To put it bluntly, the machine she had invented - the Edison - didn't work. Sold as a quicker, cheaper and less painful way to take and test patients' blood, the machine was apparently capable of carrying out a whole array of laboratory tests, up to 200, using just a few drops of blood drawn from a finger prick."
She was a very compelling storyteller," says Gibney. She brokered agreements with health insurance giants such as Capital BlueCross and the Cleveland Clinic to use Theranos technology, and had a deal with Walgreens, the US pharmacy giant owned by the same parent company as Boots, to conduct in-store testing on the Edison.
The problem was, the staff in her laboratory in Newark, California, who were receiving the samples from Walgreens and other trials, were using the Edison to carry out only 15 of the 240 tests the company offered; the rest were being done on industry-standard equipment - even while Holmes was seeking approval from the US Food and Drug Administration (FDA) to test for infectious diseases such as hepatitis C, syphilis and even Ebola. When inspectors visited the site, staff falsified results.
Unsurprisingly, it became a workplace beset by paranoia, secrecy, and strict non-disclosure agreements. Some who felt uncomfortable with the deception began to leave, including Tyler Shultz and Erika Cheung, both of whom would become whistle-blowers and feature in Gibney's documentary.
Another former employee leaked 75 hours of in-house footage, filmed at Holmes' direction, to Gibney."She was obsessed with creating a mythic story for herself," Gibney says. "She thought: if only a camera had been in the garage with Woz [Steve Wozniak, the co-founder of Apple] and Jobs back in the day... this is my garage, so we should film this stuff." He draws parallels with the recent documentaries about the organisers of the ill-fated Fyre Festival in the Bahamas, which also featured extensive in-house footage.
"These people are so consumed with self-regard that they are filming their own biography as it's happening; they don't see that the downfall is coming.
"Perhaps the most shocking aspect of the story is the enormous investments Holmes elicited from powerful, high-profile figures, whom one would imagine would do due diligence (or have staff to do due diligence for them).
"Rupert Murdoch invested $125 million in Theranos and never looked at an audited financial statement," says Gibney. "We like to think that business is a rational calculation of risk and reward - but a lot of it is about the gut.

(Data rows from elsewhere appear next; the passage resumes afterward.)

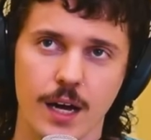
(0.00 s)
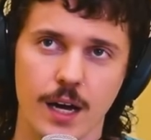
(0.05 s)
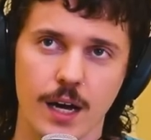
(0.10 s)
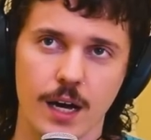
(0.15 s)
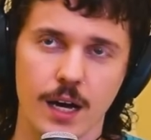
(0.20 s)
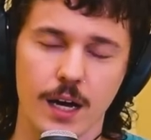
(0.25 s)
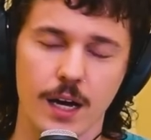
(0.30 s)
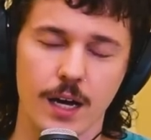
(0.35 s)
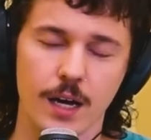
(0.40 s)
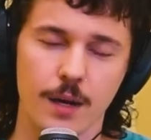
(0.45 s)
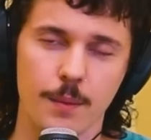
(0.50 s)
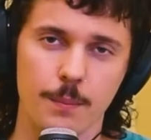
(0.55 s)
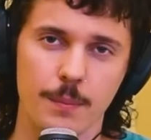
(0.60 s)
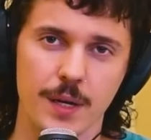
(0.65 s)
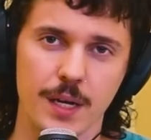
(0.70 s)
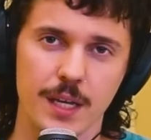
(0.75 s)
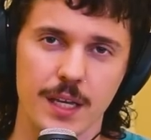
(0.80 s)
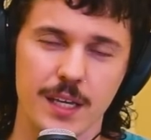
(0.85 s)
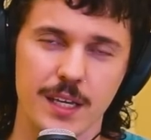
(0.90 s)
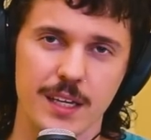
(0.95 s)

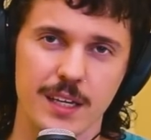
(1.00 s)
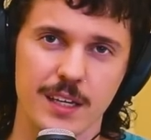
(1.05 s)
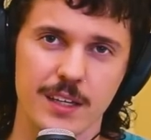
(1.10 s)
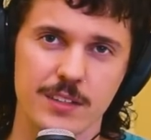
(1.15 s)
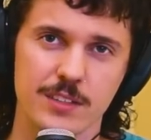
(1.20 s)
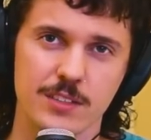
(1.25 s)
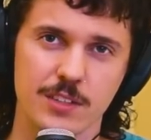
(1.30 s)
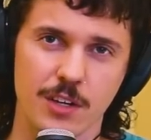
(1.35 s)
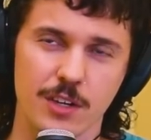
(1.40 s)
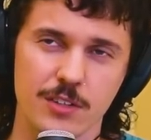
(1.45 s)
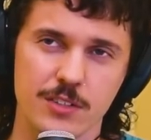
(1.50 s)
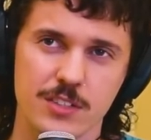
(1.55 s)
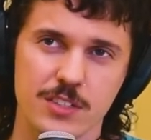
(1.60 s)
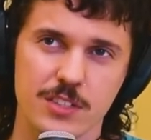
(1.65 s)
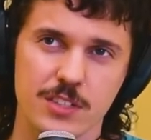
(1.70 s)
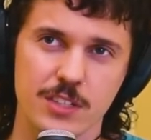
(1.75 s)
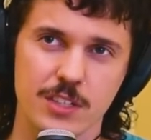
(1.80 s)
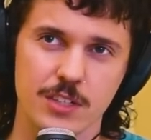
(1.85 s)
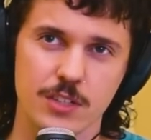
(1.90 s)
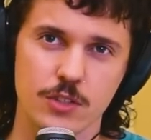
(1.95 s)

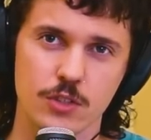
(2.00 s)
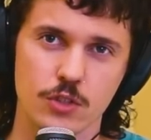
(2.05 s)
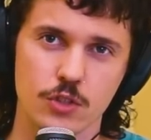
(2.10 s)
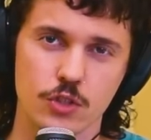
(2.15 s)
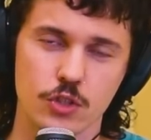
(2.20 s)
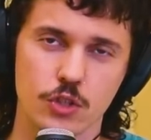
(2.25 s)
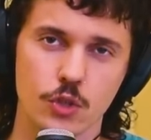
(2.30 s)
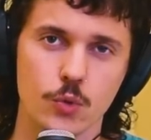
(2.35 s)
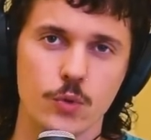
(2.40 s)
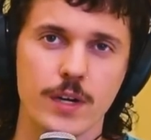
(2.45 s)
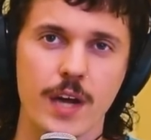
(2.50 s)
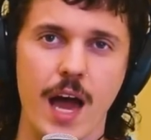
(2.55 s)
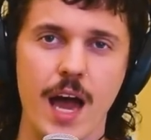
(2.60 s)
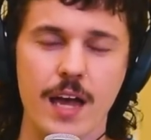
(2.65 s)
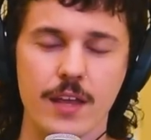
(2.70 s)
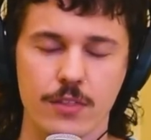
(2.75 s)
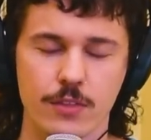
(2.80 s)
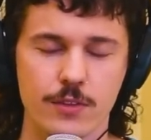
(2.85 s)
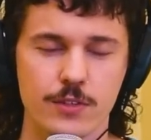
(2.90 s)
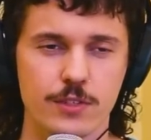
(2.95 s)
Starts June
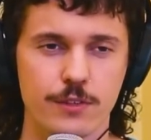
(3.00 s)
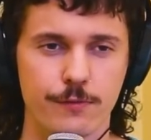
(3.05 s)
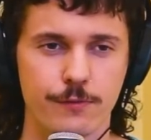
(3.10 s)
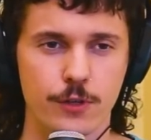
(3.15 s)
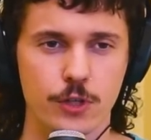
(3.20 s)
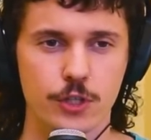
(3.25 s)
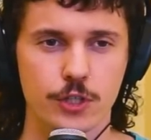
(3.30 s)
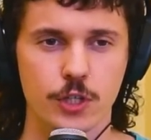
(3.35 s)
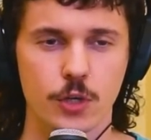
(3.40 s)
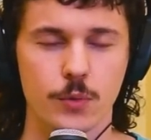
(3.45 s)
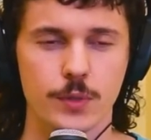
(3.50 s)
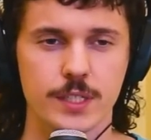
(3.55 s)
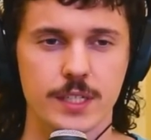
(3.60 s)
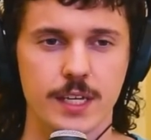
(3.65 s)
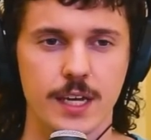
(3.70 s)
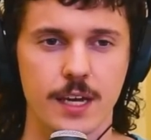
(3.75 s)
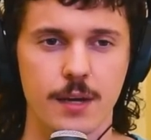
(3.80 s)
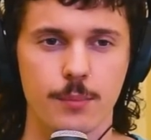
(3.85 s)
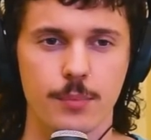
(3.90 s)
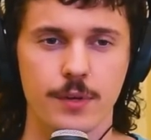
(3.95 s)
9th is the first show in
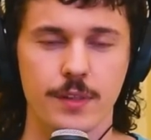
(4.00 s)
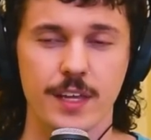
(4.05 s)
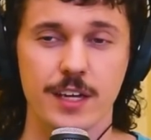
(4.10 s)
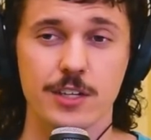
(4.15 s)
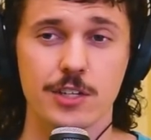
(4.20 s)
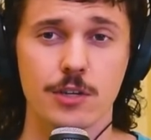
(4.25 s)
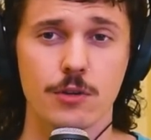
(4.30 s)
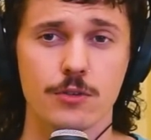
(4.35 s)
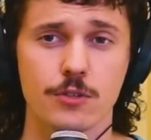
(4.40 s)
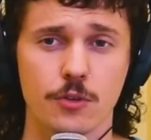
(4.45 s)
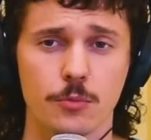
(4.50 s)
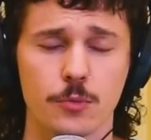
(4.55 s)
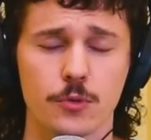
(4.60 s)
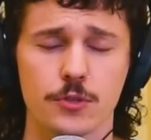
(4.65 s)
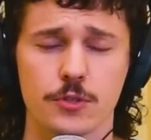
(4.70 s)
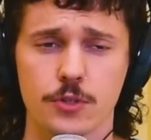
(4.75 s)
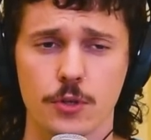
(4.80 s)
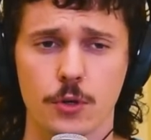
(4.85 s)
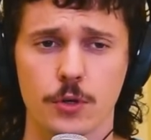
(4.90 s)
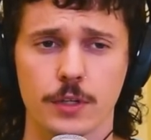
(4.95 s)
Tampa. That show is
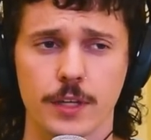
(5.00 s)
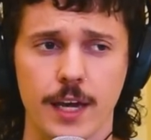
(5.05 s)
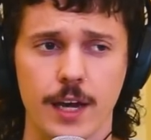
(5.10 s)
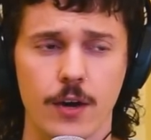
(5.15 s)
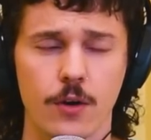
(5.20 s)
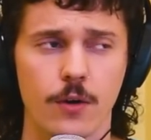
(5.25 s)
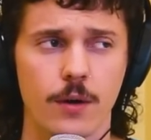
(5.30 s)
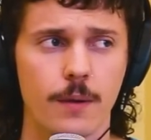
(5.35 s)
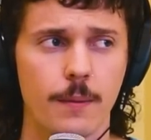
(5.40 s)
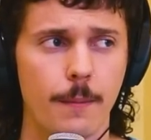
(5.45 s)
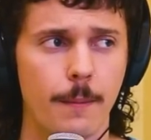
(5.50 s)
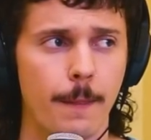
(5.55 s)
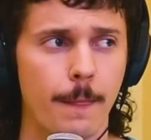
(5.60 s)
almost sold out.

It is just about people saying: trust me. There is a whiff of the casino about some of the investing in Silicon Valley."
Whistleblower Cheung also believes there is a disparity between the number of wealthy investors looking for start-ups to back and the relatively small number of high-calibre firms."
Good entrepreneurs are harder to come by than access to capital," she says. "So [venture capitalists] don't dig into these companies as much as they should, because they're scared of that founder deciding to go with another investor or VC firm."

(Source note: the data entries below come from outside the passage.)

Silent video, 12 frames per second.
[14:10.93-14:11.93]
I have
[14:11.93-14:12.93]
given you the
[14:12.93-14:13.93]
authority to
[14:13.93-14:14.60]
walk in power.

In 2015, after two years of dogged research by John Carreyrou, a journalist for The Wall Street Journal, the paper published an extensive investigation into Theranos and the company's house of cards began to collapse. An emergency inspection by regulators found the results of blood tests to be wildly inaccurate and revoked the lab's licence.
In 2018, Theranos was dissolved and Holmes and Sunny Balwani, her chief operating officer, were charged with nine counts of fraud. If found guilty, they could each face up to 20 years in prison.

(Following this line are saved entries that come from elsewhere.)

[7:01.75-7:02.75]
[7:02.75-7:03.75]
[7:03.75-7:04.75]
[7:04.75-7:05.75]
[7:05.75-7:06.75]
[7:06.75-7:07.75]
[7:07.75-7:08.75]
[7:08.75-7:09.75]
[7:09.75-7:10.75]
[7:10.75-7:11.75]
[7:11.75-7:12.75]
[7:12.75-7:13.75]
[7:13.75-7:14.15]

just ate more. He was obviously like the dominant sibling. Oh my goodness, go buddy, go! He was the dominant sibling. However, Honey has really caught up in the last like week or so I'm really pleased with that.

"While Americans like to say we don't trust things as a matter of course, I think our character is actually to be extremely trusting," says Gibney. "Blind faith seems to be a real component - that's one of the things that got Donald Trump into the White House - and the Theranos tale is a cautionary tale that we should, yes, have trust but also verify."
You would have thought that Walgreens would have said, 'You know, we really want to look inside the box that we're eventually going to put in every one of our drugstores all across the nation and the world'," he says. "But they so desperately wanted to believe that they did not look inside the box."